El miércoles salió a la luz la información de que ambos habían tenido un encontronazo durante el entrenamiento. Los dos futbolistas tuvieron que ser separados para que la situación no fuese a mayores. Algunos medios hablaban de una situación tensa, pero común cuando hay balón de por medio, aunque fuentes cercanas al vestuario calificaron el enfrentamiento como «desagradable».

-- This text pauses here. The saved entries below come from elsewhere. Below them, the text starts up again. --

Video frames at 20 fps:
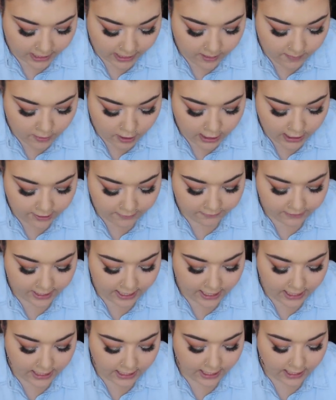Kimberly
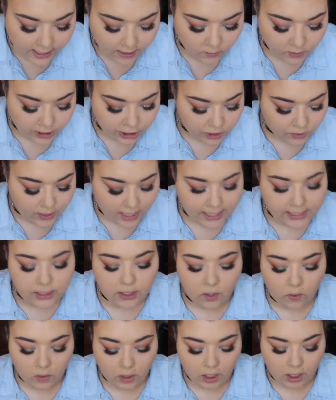Flanagan, which you guys
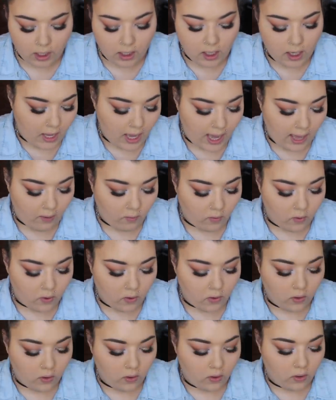know her. I
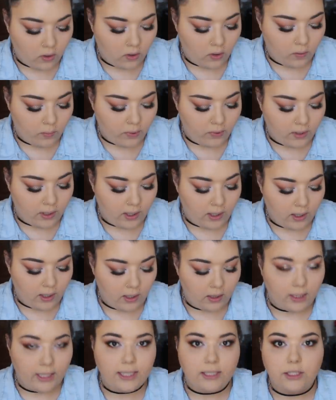will put
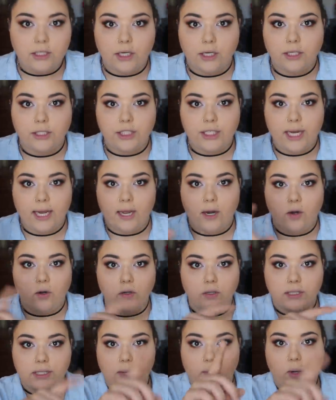a link to her
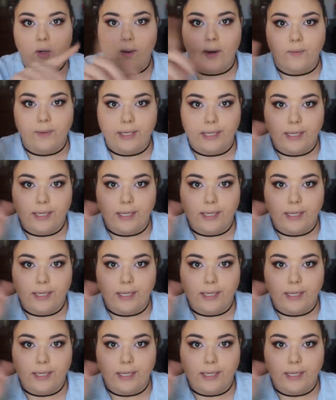channel somewhere around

Durante el entrenamiento del jueves, ambos han llevado el conflicto a otro nivel, continuando con la tensión generada el día anterior. Según ha podido saber MadridistaReal, las fricciones han seguido durante toda la jornada. En el vestuario, el problema llevó a que ambos se zarandearan y Valverde tuvo que ser atendido en el hospital, tras golpearse en la cabaza con la mesa central del vestuario, teniendo que recibir puntos de sutura.
Una sanción con pocos precedentes
La situación ha llevado a intervenir incluso a Florentino Pérez. Según ha desvelado Fabrizio Romano, el club ha investigado todo lo sucedido y el presidente ha hablado con ambos jugadores tras el incidente, advirtiéndoles de que serán sancionados por su comportamiento. El Reglamento Interno del club contempla varias medidas dependiendo de la gravedad, que varían desde una suspensión de empleo y sueldo de entre tres y diez partidos, hasta un despido disciplinario.
Una consecución de noticias que no han hecho más que agravar el estado de crisis en el que se encuentra inmerso el club. Una situación caótica que está dando lugar a situaciones inéditas en un vestuario profesional y más aún en el Real Madrid.